+++ Input data
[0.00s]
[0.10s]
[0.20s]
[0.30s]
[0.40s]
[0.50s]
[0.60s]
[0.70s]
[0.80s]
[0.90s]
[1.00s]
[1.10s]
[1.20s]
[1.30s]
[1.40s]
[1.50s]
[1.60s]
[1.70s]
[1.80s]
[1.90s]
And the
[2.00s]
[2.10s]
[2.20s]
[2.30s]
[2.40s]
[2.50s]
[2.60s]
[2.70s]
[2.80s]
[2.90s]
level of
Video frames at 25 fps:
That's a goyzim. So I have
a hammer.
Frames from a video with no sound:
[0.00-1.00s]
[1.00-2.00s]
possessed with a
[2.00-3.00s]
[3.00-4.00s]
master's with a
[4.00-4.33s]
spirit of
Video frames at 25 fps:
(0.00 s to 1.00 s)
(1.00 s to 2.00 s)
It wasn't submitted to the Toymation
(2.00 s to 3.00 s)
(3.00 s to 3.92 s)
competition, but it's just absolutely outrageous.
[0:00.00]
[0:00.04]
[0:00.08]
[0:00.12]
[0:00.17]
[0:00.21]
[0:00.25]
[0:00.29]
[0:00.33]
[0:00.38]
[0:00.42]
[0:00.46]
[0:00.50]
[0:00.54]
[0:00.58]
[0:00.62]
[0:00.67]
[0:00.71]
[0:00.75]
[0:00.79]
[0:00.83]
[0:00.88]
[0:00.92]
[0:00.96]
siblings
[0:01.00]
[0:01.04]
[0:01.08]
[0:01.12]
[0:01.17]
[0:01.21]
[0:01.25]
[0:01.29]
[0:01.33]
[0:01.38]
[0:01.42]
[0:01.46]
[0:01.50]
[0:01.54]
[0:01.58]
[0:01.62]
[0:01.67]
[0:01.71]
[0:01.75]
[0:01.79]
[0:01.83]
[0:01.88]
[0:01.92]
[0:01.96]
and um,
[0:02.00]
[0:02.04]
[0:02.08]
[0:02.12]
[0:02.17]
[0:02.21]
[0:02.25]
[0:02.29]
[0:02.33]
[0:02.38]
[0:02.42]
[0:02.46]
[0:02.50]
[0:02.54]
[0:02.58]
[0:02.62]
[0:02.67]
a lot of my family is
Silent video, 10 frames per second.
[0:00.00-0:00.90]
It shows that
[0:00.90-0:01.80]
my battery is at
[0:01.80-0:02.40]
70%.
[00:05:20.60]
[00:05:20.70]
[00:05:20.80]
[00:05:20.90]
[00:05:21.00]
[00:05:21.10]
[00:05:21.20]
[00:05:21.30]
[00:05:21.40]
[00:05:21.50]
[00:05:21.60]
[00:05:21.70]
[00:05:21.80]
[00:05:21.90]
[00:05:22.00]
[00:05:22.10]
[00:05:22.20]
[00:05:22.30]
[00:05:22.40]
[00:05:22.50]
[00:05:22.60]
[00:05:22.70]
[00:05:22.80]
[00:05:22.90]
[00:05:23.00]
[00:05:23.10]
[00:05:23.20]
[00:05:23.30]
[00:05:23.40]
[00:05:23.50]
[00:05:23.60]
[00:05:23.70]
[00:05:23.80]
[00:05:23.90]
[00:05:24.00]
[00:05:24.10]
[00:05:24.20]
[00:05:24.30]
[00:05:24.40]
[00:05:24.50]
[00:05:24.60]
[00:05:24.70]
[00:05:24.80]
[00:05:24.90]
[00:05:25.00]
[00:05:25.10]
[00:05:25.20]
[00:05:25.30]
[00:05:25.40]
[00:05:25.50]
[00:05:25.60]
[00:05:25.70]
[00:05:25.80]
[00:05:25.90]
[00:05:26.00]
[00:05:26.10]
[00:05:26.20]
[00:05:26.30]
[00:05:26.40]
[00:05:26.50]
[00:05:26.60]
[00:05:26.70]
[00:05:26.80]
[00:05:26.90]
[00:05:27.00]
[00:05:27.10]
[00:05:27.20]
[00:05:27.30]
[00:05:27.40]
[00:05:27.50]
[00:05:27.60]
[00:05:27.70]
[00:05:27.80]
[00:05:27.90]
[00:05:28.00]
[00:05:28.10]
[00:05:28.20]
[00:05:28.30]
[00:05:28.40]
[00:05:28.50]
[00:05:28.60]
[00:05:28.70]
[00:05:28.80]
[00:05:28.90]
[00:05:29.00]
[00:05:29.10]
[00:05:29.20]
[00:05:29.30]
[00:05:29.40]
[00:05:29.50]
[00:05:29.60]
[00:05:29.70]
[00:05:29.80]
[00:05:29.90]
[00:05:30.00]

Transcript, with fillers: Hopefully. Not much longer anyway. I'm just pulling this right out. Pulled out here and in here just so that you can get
++++++
The answer must be every entry, reproduced exactly.

Answer to this task:
[0.00s]
[0.10s]
[0.20s]
[0.30s]
[0.40s]
[0.50s]
[0.60s]
[0.70s]
[0.80s]
[0.90s]
[1.00s]
[1.10s]
[1.20s]
[1.30s]
[1.40s]
[1.50s]
[1.60s]
[1.70s]
[1.80s]
[1.90s]
And the
[2.00s]
[2.10s]
[2.20s]
[2.30s]
[2.40s]
[2.50s]
[2.60s]
[2.70s]
[2.80s]
[2.90s]
level of
Video frames at 25 fps:
That's a goyzim. So I have
a hammer.
Frames from a video with no sound:
[0.00-1.00s]
[1.00-2.00s]
possessed with a
[2.00-3.00s]
[3.00-4.00s]
master's with a
[4.00-4.33s]
spirit of
Video frames at 25 fps:
(0.00 s to 1.00 s)
(1.00 s to 2.00 s)
It wasn't submitted to the Toymation
(2.00 s to 3.00 s)
(3.00 s to 3.92 s)
competition, but it's just absolutely outrageous.
[0:00.00]
[0:00.04]
[0:00.08]
[0:00.12]
[0:00.17]
[0:00.21]
[0:00.25]
[0:00.29]
[0:00.33]
[0:00.38]
[0:00.42]
[0:00.46]
[0:00.50]
[0:00.54]
[0:00.58]
[0:00.62]
[0:00.67]
[0:00.71]
[0:00.75]
[0:00.79]
[0:00.83]
[0:00.88]
[0:00.92]
[0:00.96]
siblings
[0:01.00]
[0:01.04]
[0:01.08]
[0:01.12]
[0:01.17]
[0:01.21]
[0:01.25]
[0:01.29]
[0:01.33]
[0:01.38]
[0:01.42]
[0:01.46]
[0:01.50]
[0:01.54]
[0:01.58]
[0:01.62]
[0:01.67]
[0:01.71]
[0:01.75]
[0:01.79]
[0:01.83]
[0:01.88]
[0:01.92]
[0:01.96]
and um,
[0:02.00]
[0:02.04]
[0:02.08]
[0:02.12]
[0:02.17]
[0:02.21]
[0:02.25]
[0:02.29]
[0:02.33]
[0:02.38]
[0:02.42]
[0:02.46]
[0:02.50]
[0:02.54]
[0:02.58]
[0:02.62]
[0:02.67]
a lot of my family is
Silent video, 10 frames per second.
[0:00.00-0:00.90]
It shows that
[0:00.90-0:01.80]
my battery is at
[0:01.80-0:02.40]
70%.
[00:05:20.60]
[00:05:20.70]
[00:05:20.80]
[00:05:20.90]
[00:05:21.00]
[00:05:21.10]
[00:05:21.20]
[00:05:21.30]
[00:05:21.40]
[00:05:21.50]
[00:05:21.60]
[00:05:21.70]
[00:05:21.80]
[00:05:21.90]
[00:05:22.00]
[00:05:22.10]
[00:05:22.20]
[00:05:22.30]
[00:05:22.40]
[00:05:22.50]
[00:05:22.60]
[00:05:22.70]
[00:05:22.80]
[00:05:22.90]
[00:05:23.00]
[00:05:23.10]
[00:05:23.20]
[00:05:23.30]
[00:05:23.40]
[00:05:23.50]
[00:05:23.60]
[00:05:23.70]
[00:05:23.80]
[00:05:23.90]
[00:05:24.00]
[00:05:24.10]
[00:05:24.20]
[00:05:24.30]
[00:05:24.40]
[00:05:24.50]
[00:05:24.60]
[00:05:24.70]
[00:05:24.80]
[00:05:24.90]
[00:05:25.00]
[00:05:25.10]
[00:05:25.20]
[00:05:25.30]
[00:05:25.40]
[00:05:25.50]
[00:05:25.60]
[00:05:25.70]
[00:05:25.80]
[00:05:25.90]
[00:05:26.00]
[00:05:26.10]
[00:05:26.20]
[00:05:26.30]
[00:05:26.40]
[00:05:26.50]
[00:05:26.60]
[00:05:26.70]
[00:05:26.80]
[00:05:26.90]
[00:05:27.00]
[00:05:27.10]
[00:05:27.20]
[00:05:27.30]
[00:05:27.40]
[00:05:27.50]
[00:05:27.60]
[00:05:27.70]
[00:05:27.80]
[00:05:27.90]
[00:05:28.00]
[00:05:28.10]
[00:05:28.20]
[00:05:28.30]
[00:05:28.40]
[00:05:28.50]
[00:05:28.60]
[00:05:28.70]
[00:05:28.80]
[00:05:28.90]
[00:05:29.00]
[00:05:29.10]
[00:05:29.20]
[00:05:29.30]
[00:05:29.40]
[00:05:29.50]
[00:05:29.60]
[00:05:29.70]
[00:05:29.80]
[00:05:29.90]
[00:05:30.00]

Transcript, with fillers: Hopefully. Not much longer anyway. I'm just pulling this right out. Pulled out here and in here just so that you can get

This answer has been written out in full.